Output the whole listing below exactly, omitting the images.

◆ **Records supplied**:
= Beginning of Section =
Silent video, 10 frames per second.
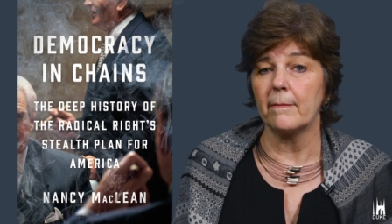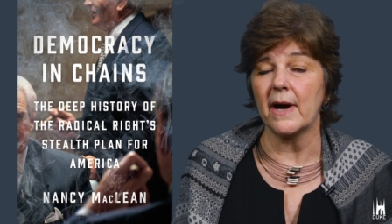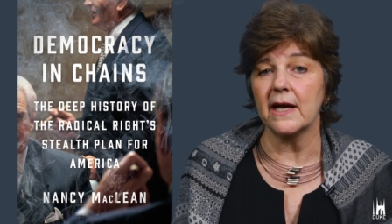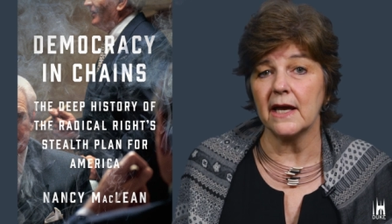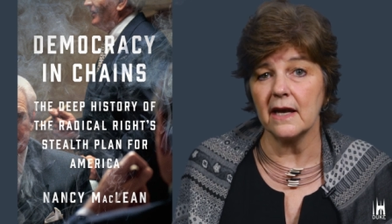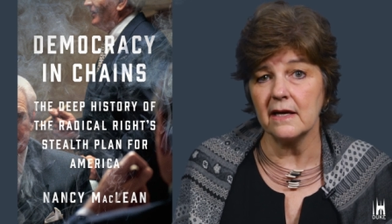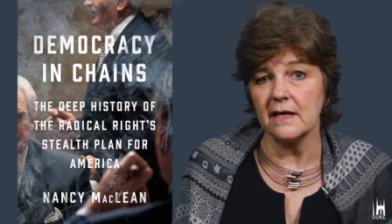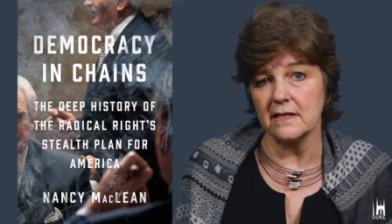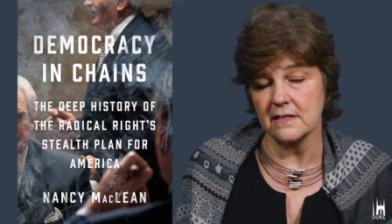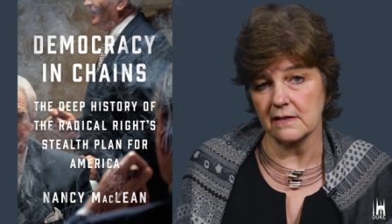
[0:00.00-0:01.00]
by
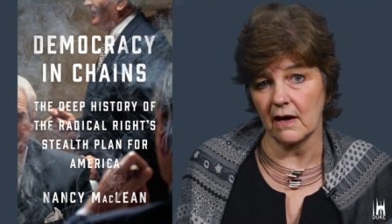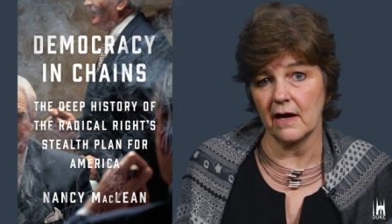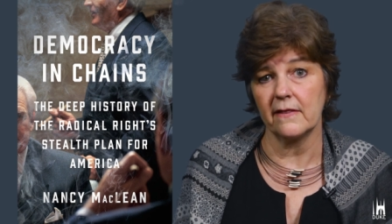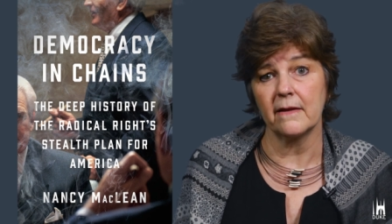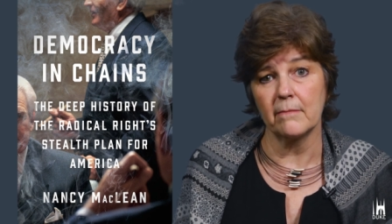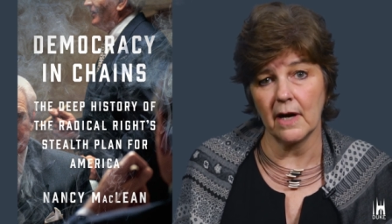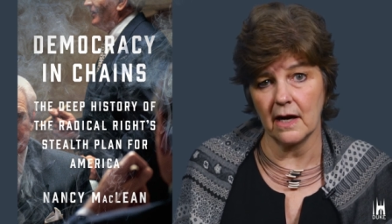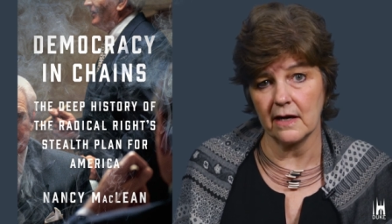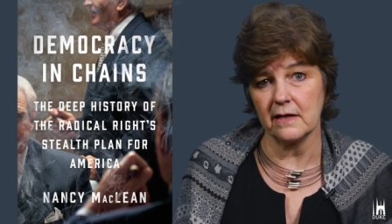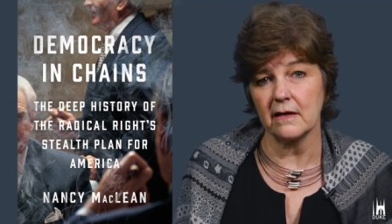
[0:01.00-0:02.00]
getting inside the
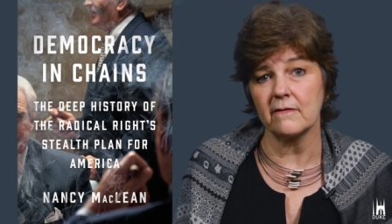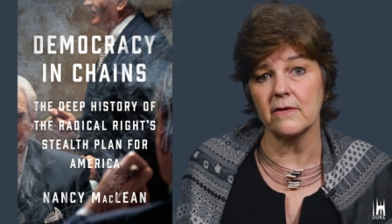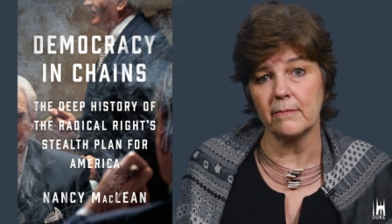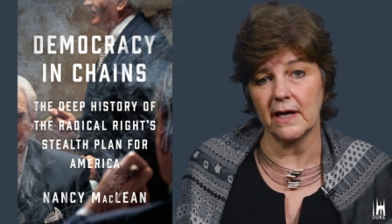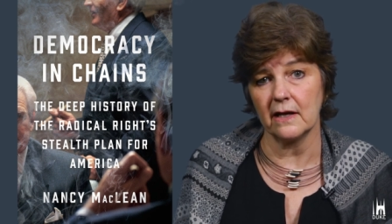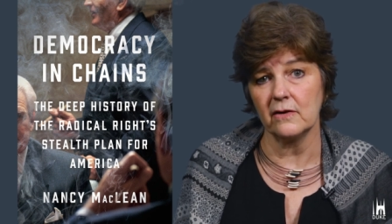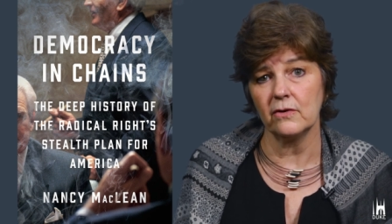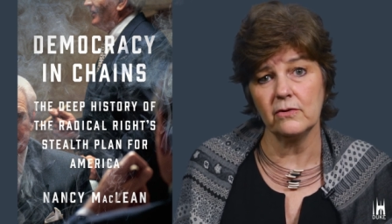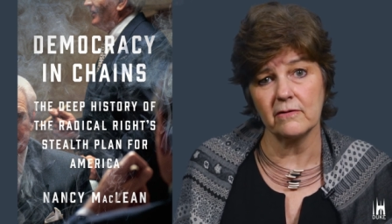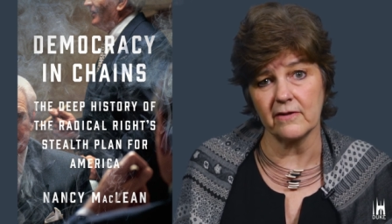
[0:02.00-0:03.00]
mind of the man
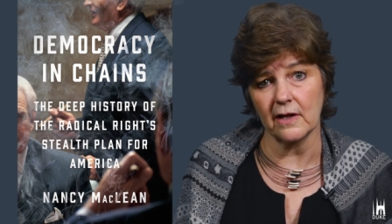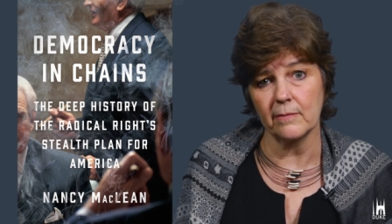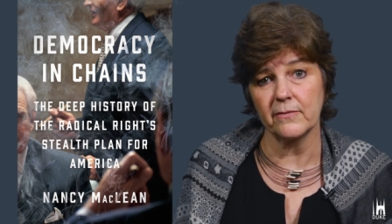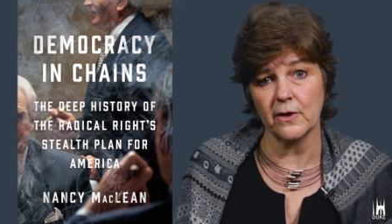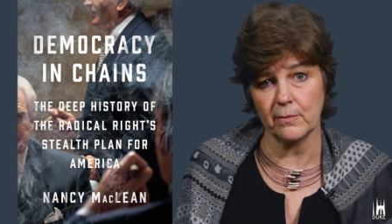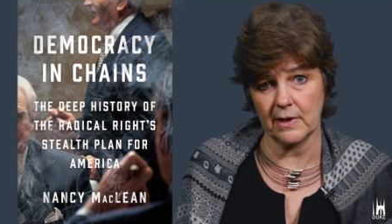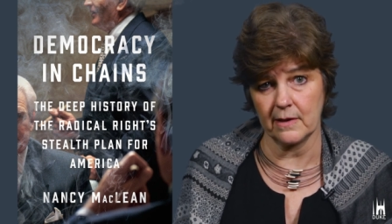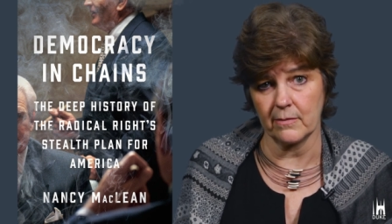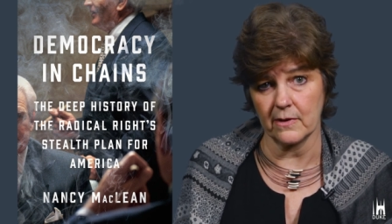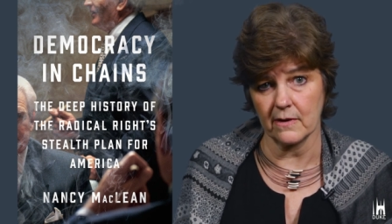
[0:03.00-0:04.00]
who developed their
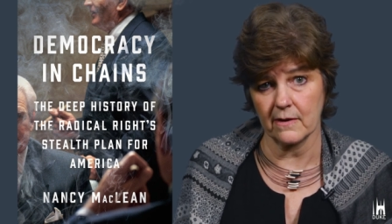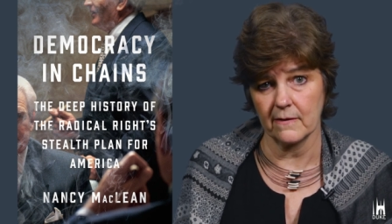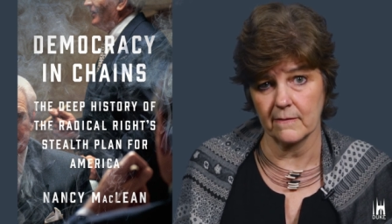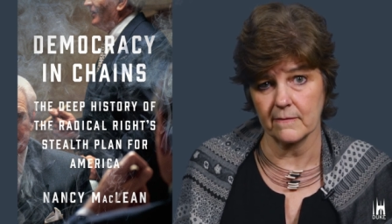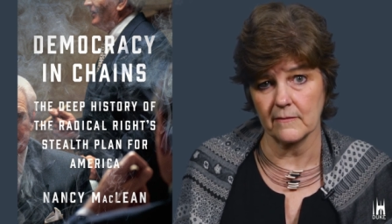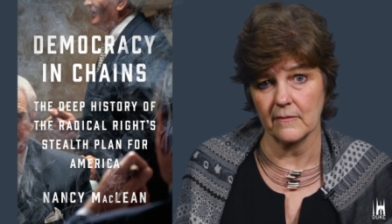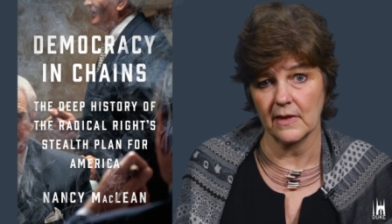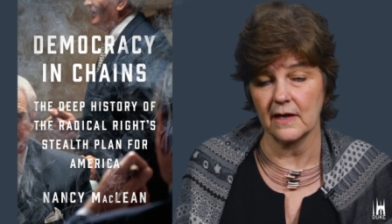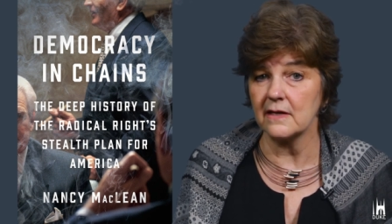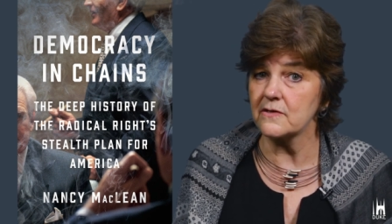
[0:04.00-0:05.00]
playbook.
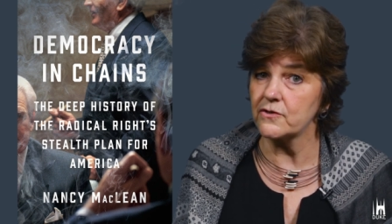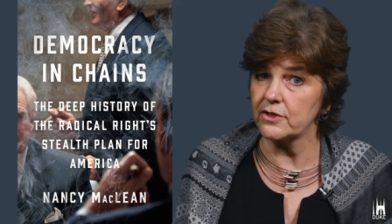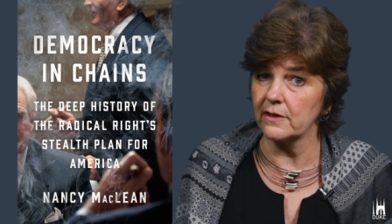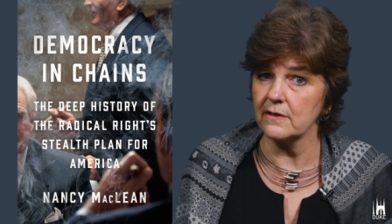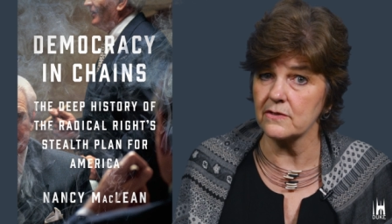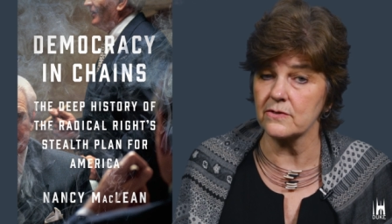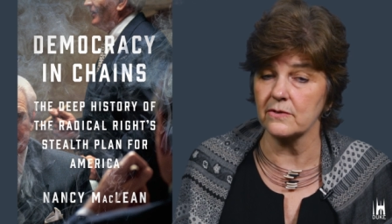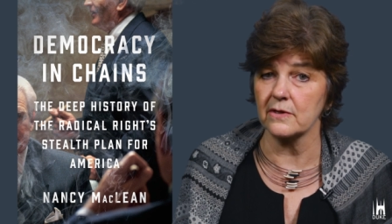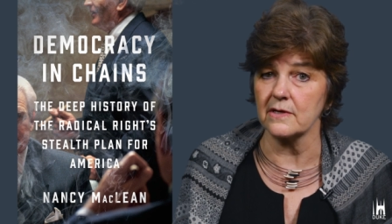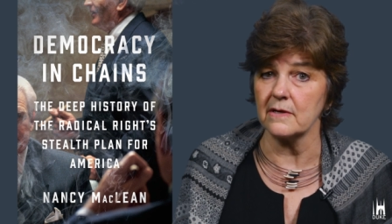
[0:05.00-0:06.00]
It's a chilling
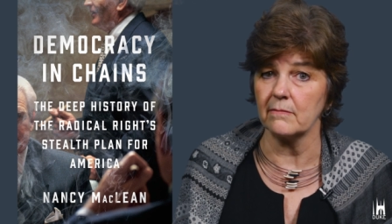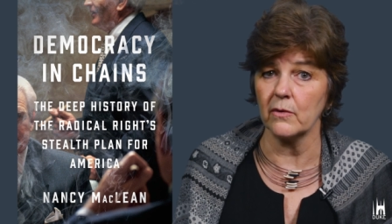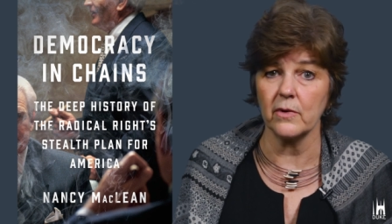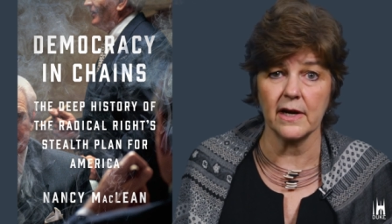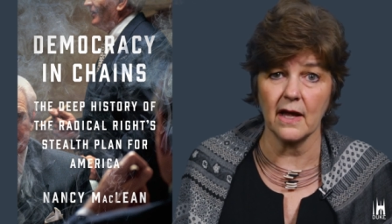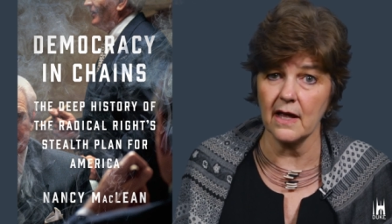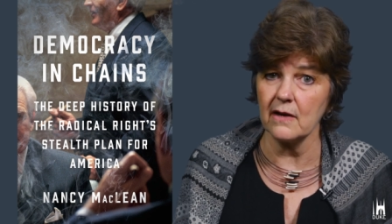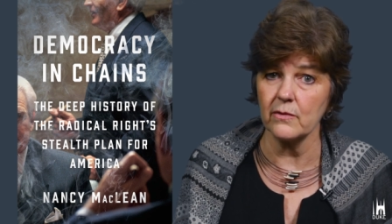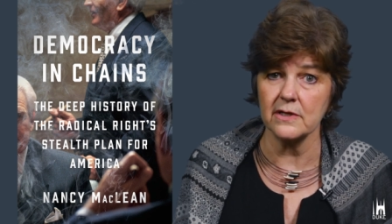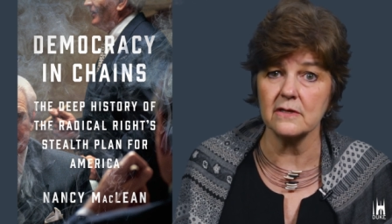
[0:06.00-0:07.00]
story, but one
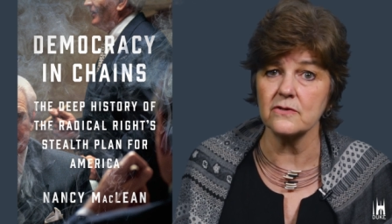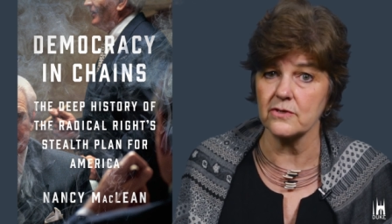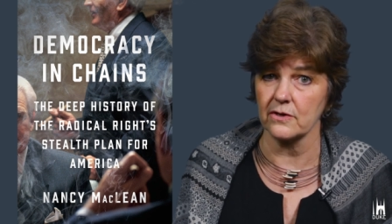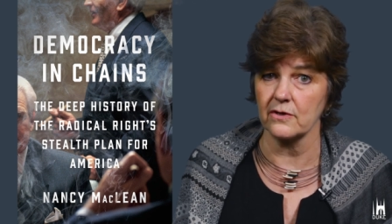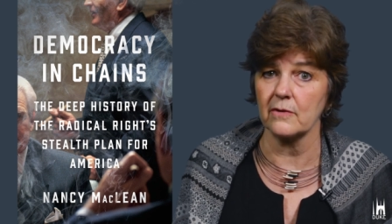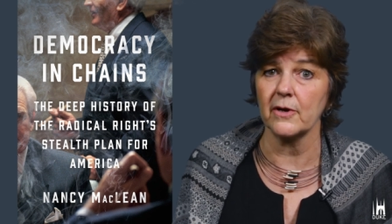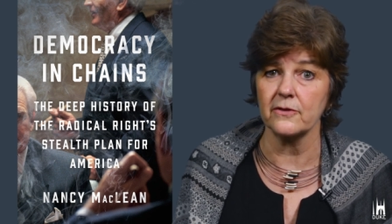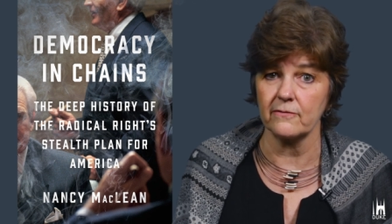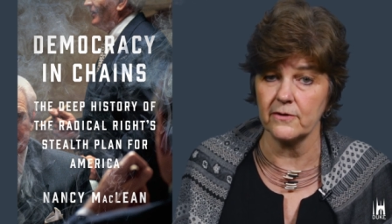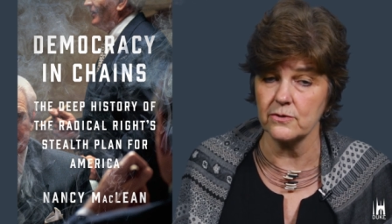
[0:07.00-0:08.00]
anyone concerned about
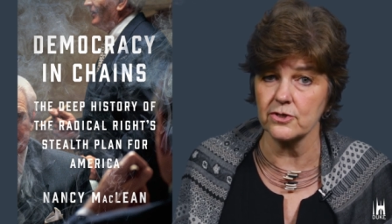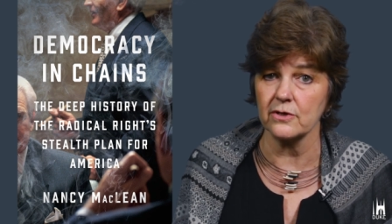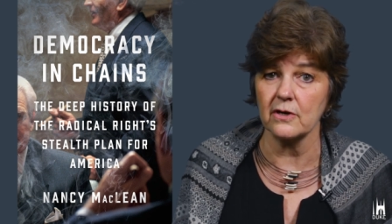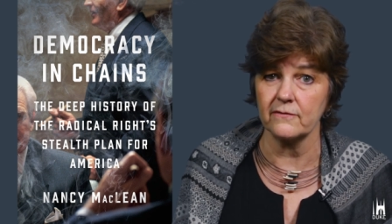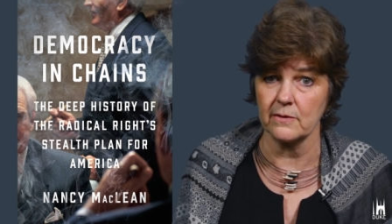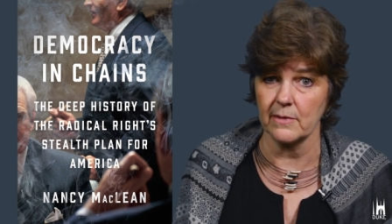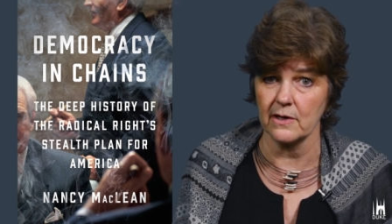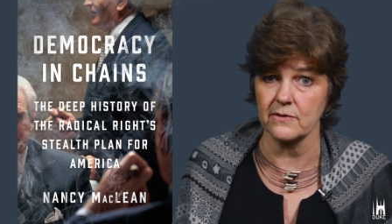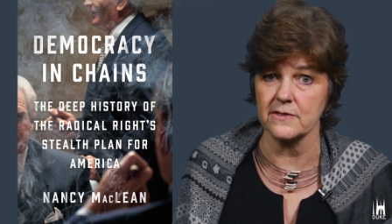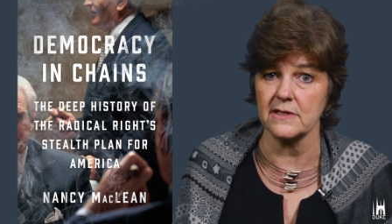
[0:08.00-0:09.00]
the future of
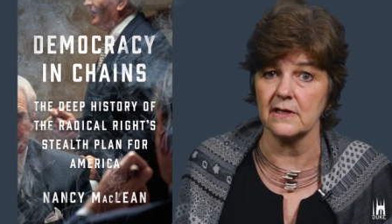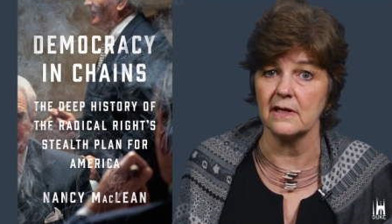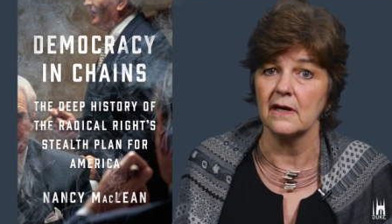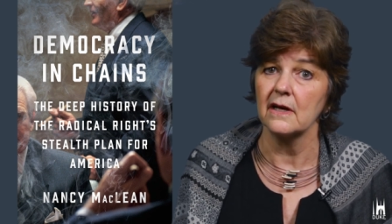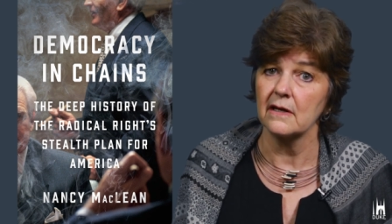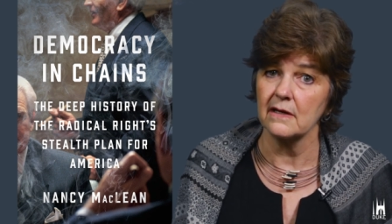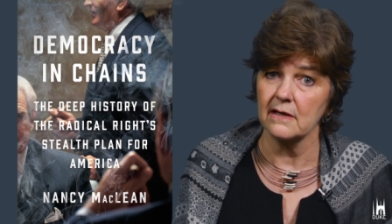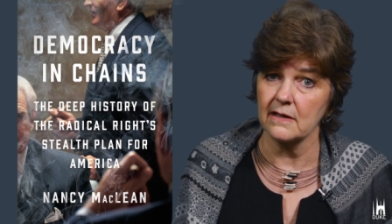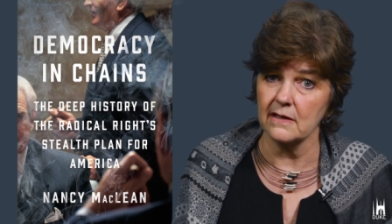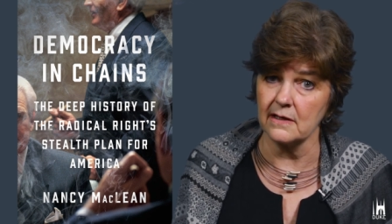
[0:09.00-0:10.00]
democracy
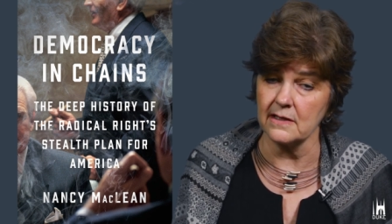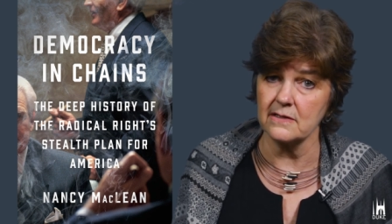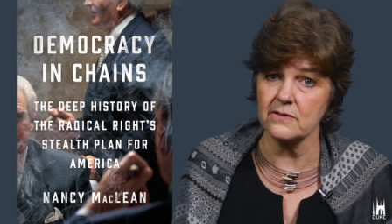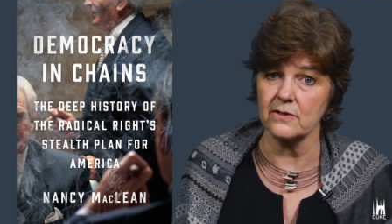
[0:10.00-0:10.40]
needs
= End of Section =
◆ **Exercise output**:
Silent video, 10 frames per second.
[0:00.00-0:01.00]
by
[0:01.00-0:02.00]
getting inside the
[0:02.00-0:03.00]
mind of the man
[0:03.00-0:04.00]
who developed their
[0:04.00-0:05.00]
playbook.
[0:05.00-0:06.00]
It's a chilling
[0:06.00-0:07.00]
story, but one
[0:07.00-0:08.00]
anyone concerned about
[0:08.00-0:09.00]
the future of
[0:09.00-0:10.00]
democracy
[0:10.00-0:10.40]
needs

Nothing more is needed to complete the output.